Houve uma altura em que o prof. Cavaco, referindo-se à administração pública e ao alegado "excesso" de funcionários, encolhia os ombros e desabafava que era preciso "esperar que eles morressem". Por acaso, o mesmo Cavaco não só não precisou de "morrer", como se aposentou como professor do ensino superior público e foi eleito, felizmente, Chefe de Estado. Agora, alguém descobriu que, para além de teimarem em não morrer, os ditos funcionários são a "praga" que anda a dar cabo do país, espalhada por aí à razão de um por cada dezassete portugueses (partindo-se sempre do saudável e democrático princípio que os ditos funcionários mal têm direito à naturalidade portuguesa, uns hominídeos ao pé dos outros). Este "corpo esquisito", para recorrer a Cesariny, incomoda um país que, pelos vistos sem eles, seria dos mais desenvolvidos do mundo. Todavia já tivemos muito menos e não consta que tenhamos alguma vez passado do patamar medíocre de sempre. Isto é o resultado dos disparates de um governo que insiste em meter no mesmo jargão coveiros municipais, professores catedráticos, investigadores, escriturários e médicos, só para dar alguns exemplos de "servidores públicos", para consumo dos "outros" portugueses. Um novo racismo, afinal.

O PERB

João Gonçalves 21 Nov 06


Está em curso um "programa especial de recuperação do dr. Barroso", o PERB. Ele é visitas a tudo o que é exposição, ele é entrevistas "íntimas" a revistas - como se um produto típico do "livrinho vermelho" se deixasse enredar em intimidades -, ele é entrevista à SIC, ele é convite do PR para aquela reunião clandestina sobre a globalização em Sintra, ele é o "irrepreensível" de Santana Lopes na televisão e o seu contrário no livro sobre 2004, em suma, ele é uma presença constante em Portugal e menos numa Europa que apenas o tolera.

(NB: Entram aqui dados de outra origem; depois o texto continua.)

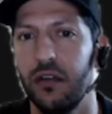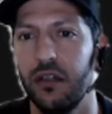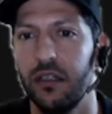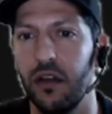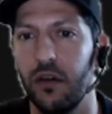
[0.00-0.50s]

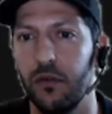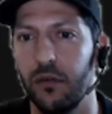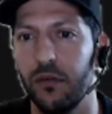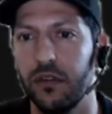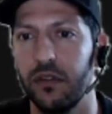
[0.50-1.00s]
you know,
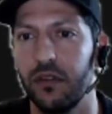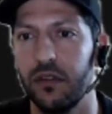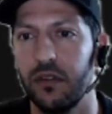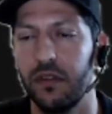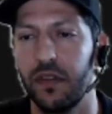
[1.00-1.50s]

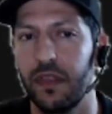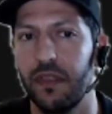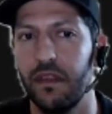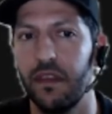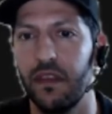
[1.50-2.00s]

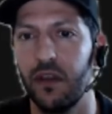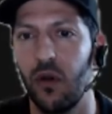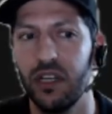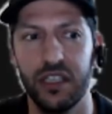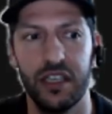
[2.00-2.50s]
the, the
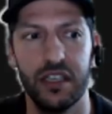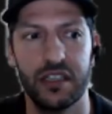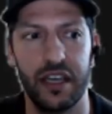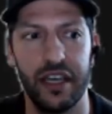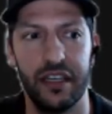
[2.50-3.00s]
question
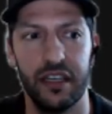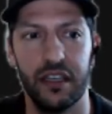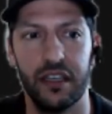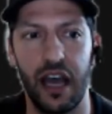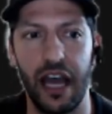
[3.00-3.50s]
is like,
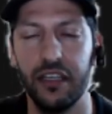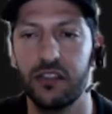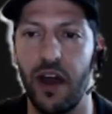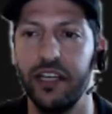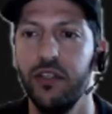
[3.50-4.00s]
I
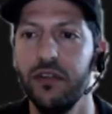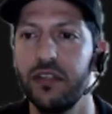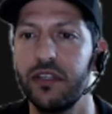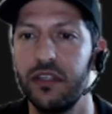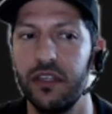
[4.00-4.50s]
so I knew
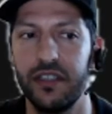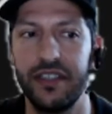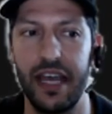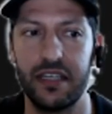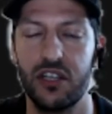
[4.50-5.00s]
that the
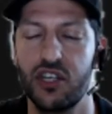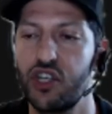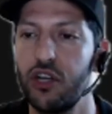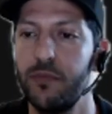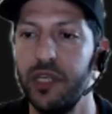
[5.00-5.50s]
desk
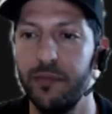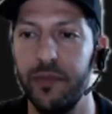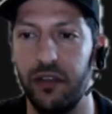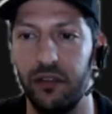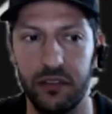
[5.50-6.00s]
should be
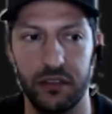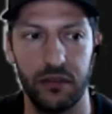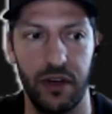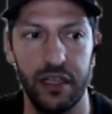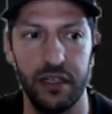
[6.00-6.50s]
built,
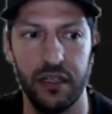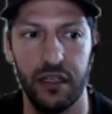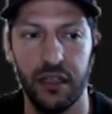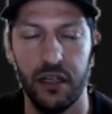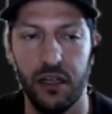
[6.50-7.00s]
right?
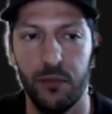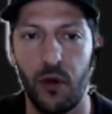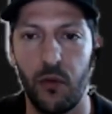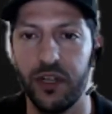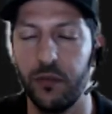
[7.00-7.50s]

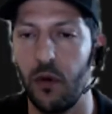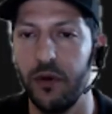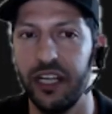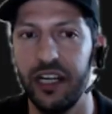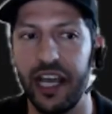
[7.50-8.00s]
But we, what
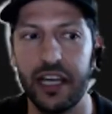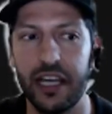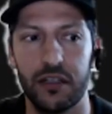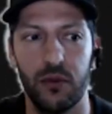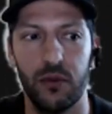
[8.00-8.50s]
we didn't
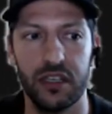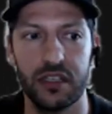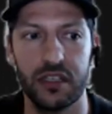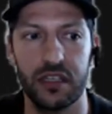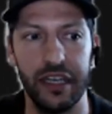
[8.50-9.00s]
answer
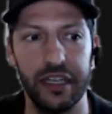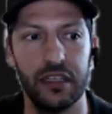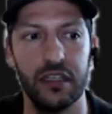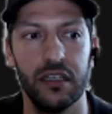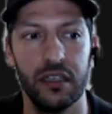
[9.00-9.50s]
was like,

Barroso quer ver-se livre da Comissão Europeia com a mesma rapidez com que se viu livre dos portugueses que o elegeram e do governo do país. Deus manda-nos ser bons, mas não nos recomenda ser parvos. Durão Barroso anda para aí a derramar a sua frieza e o seu cinismo "patrióticos" para o que der e vier, como se fossemos todos ceguinhos. Se calhar até somos. Depois não digam que ninguém avisou.

SOPA DE PEDRA

João Gonçalves 21 Nov 06


O Filipe Nunes Vicente traçou um "retrato" cruel da ministra da Cultura por causa da "Festa da Música" do CCB, a pensar igualmente nos episódios Berardo e Rui Rio: "tudo sempre naquela pose de hortaliceira vagamente atarefada". O presidente da República recebeu agricultores biológicos e exortou à respectiva produção. Para o florilégio ser perfeito, só faltou o ministro Pinho e mais uma catrefada de "investimentos". Cavaco persiste em nos mostrar um país perfeito que ele anda por aí a descobrir por trás do primeiro e mais solitário "bem sucedido" que lhe aparece pela frente. É o "mérito" do velho-novo homem português dos anos noventa a dar frutos, até "biológicos". Os ministros de Sócrates, pelo contrário, lembram-nos diariamente como somos miseráveis e como eles talentosamente nos procuram salvar do atoleiro. A "cooperação estratégica" é, afinal, este caldeirão onde se aquece, em lume brando, o bom, o mau e o péssimo que há em nós. Uma sopa de pedra que, mais tarde ou mais cedo, ou azeda ou se queima.

CAMARATE

João Gonçalves 21 Nov 06

Não haverá mais nada de relevante para fazer na "justiça do pacto" do que desenterrar pela enésima vez Camarate? Onde é que os "desenterradores" profissionais do "caso" querem chegar com isto? A memória de Sá Carneiro e dos seus companheiros merecia que os deixassem em paz e não terem, volta não volta, meia dúzia de mórbidos mabecos a revolver-lhes as ossadas.